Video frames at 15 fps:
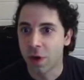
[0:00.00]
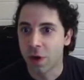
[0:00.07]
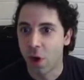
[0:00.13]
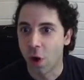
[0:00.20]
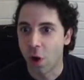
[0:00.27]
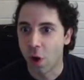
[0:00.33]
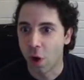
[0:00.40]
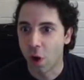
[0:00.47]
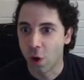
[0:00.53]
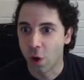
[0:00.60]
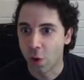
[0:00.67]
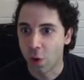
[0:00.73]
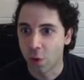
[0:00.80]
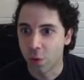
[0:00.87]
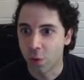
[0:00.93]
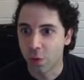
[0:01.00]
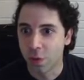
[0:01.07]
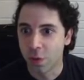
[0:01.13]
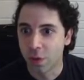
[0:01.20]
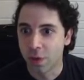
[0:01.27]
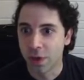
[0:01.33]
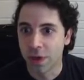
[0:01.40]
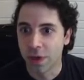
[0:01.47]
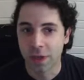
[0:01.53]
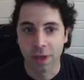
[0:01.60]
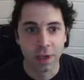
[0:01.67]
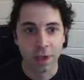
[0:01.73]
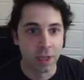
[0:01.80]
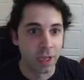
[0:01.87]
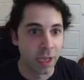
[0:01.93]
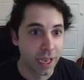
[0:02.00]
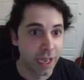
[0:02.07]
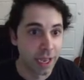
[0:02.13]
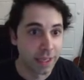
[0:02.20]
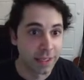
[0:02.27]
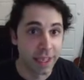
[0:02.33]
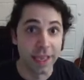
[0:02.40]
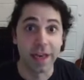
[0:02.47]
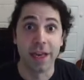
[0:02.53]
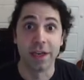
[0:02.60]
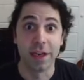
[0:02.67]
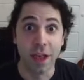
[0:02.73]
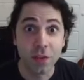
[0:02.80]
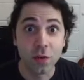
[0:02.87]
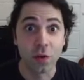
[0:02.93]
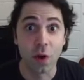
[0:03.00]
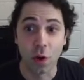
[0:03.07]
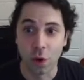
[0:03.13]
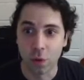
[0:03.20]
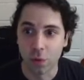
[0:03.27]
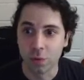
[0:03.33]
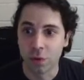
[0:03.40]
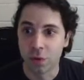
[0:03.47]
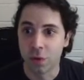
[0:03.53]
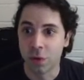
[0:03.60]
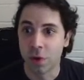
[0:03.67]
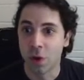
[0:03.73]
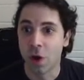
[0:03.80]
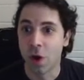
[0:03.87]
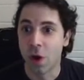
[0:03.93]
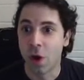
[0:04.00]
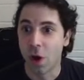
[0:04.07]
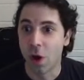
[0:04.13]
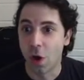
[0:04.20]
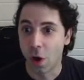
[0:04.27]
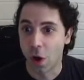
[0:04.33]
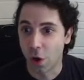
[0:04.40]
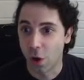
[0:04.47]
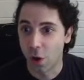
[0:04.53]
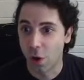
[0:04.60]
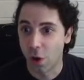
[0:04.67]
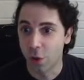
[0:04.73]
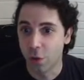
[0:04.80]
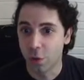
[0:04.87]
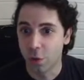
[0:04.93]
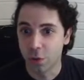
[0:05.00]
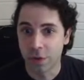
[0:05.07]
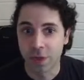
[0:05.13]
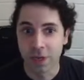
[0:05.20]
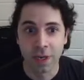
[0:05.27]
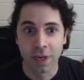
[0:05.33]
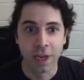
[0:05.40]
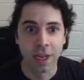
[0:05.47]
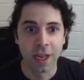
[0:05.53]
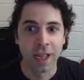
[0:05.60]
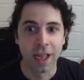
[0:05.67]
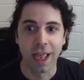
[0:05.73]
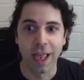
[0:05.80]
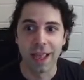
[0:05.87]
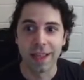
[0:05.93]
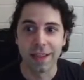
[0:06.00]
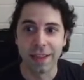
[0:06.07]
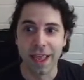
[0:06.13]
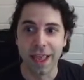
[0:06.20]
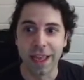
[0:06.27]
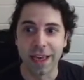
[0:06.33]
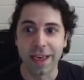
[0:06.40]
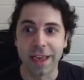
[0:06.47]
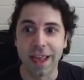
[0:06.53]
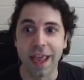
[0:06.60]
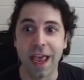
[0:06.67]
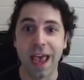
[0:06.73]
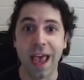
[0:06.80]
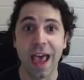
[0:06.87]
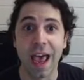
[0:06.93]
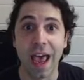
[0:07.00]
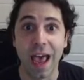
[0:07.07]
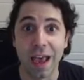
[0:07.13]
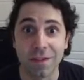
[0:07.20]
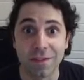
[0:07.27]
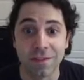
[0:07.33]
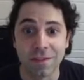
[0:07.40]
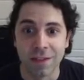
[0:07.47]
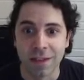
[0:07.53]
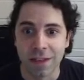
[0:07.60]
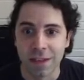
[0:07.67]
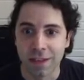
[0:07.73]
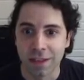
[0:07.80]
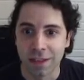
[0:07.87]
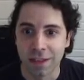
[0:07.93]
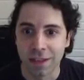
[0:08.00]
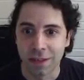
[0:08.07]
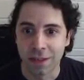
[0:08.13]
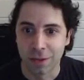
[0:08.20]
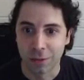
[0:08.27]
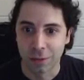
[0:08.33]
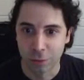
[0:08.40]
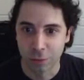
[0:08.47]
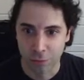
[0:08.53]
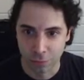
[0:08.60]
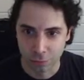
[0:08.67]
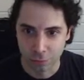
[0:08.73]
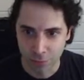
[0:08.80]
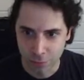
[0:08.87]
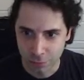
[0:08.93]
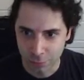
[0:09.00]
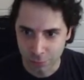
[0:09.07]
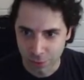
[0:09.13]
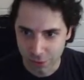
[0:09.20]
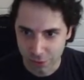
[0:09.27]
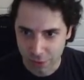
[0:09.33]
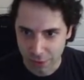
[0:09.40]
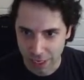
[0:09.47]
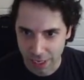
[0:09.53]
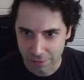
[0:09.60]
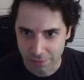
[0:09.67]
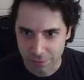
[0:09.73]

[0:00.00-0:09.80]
O, and then another O, O, and then F. Hmm? Where's F?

*TASK PROMPT:* For each record above, write out every line exactly and skip the pictures.

*FINISHED TASK:*
Video frames at 15 fps:
[0:00.00]
[0:00.07]
[0:00.13]
[0:00.20]
[0:00.27]
[0:00.33]
[0:00.40]
[0:00.47]
[0:00.53]
[0:00.60]
[0:00.67]
[0:00.73]
[0:00.80]
[0:00.87]
[0:00.93]
[0:01.00]
[0:01.07]
[0:01.13]
[0:01.20]
[0:01.27]
[0:01.33]
[0:01.40]
[0:01.47]
[0:01.53]
[0:01.60]
[0:01.67]
[0:01.73]
[0:01.80]
[0:01.87]
[0:01.93]
[0:02.00]
[0:02.07]
[0:02.13]
[0:02.20]
[0:02.27]
[0:02.33]
[0:02.40]
[0:02.47]
[0:02.53]
[0:02.60]
[0:02.67]
[0:02.73]
[0:02.80]
[0:02.87]
[0:02.93]
[0:03.00]
[0:03.07]
[0:03.13]
[0:03.20]
[0:03.27]
[0:03.33]
[0:03.40]
[0:03.47]
[0:03.53]
[0:03.60]
[0:03.67]
[0:03.73]
[0:03.80]
[0:03.87]
[0:03.93]
[0:04.00]
[0:04.07]
[0:04.13]
[0:04.20]
[0:04.27]
[0:04.33]
[0:04.40]
[0:04.47]
[0:04.53]
[0:04.60]
[0:04.67]
[0:04.73]
[0:04.80]
[0:04.87]
[0:04.93]
[0:05.00]
[0:05.07]
[0:05.13]
[0:05.20]
[0:05.27]
[0:05.33]
[0:05.40]
[0:05.47]
[0:05.53]
[0:05.60]
[0:05.67]
[0:05.73]
[0:05.80]
[0:05.87]
[0:05.93]
[0:06.00]
[0:06.07]
[0:06.13]
[0:06.20]
[0:06.27]
[0:06.33]
[0:06.40]
[0:06.47]
[0:06.53]
[0:06.60]
[0:06.67]
[0:06.73]
[0:06.80]
[0:06.87]
[0:06.93]
[0:07.00]
[0:07.07]
[0:07.13]
[0:07.20]
[0:07.27]
[0:07.33]
[0:07.40]
[0:07.47]
[0:07.53]
[0:07.60]
[0:07.67]
[0:07.73]
[0:07.80]
[0:07.87]
[0:07.93]
[0:08.00]
[0:08.07]
[0:08.13]
[0:08.20]
[0:08.27]
[0:08.33]
[0:08.40]
[0:08.47]
[0:08.53]
[0:08.60]
[0:08.67]
[0:08.73]
[0:08.80]
[0:08.87]
[0:08.93]
[0:09.00]
[0:09.07]
[0:09.13]
[0:09.20]
[0:09.27]
[0:09.33]
[0:09.40]
[0:09.47]
[0:09.53]
[0:09.60]
[0:09.67]
[0:09.73]

[0:00.00-0:09.80]
O, and then another O, O, and then F. Hmm? Where's F?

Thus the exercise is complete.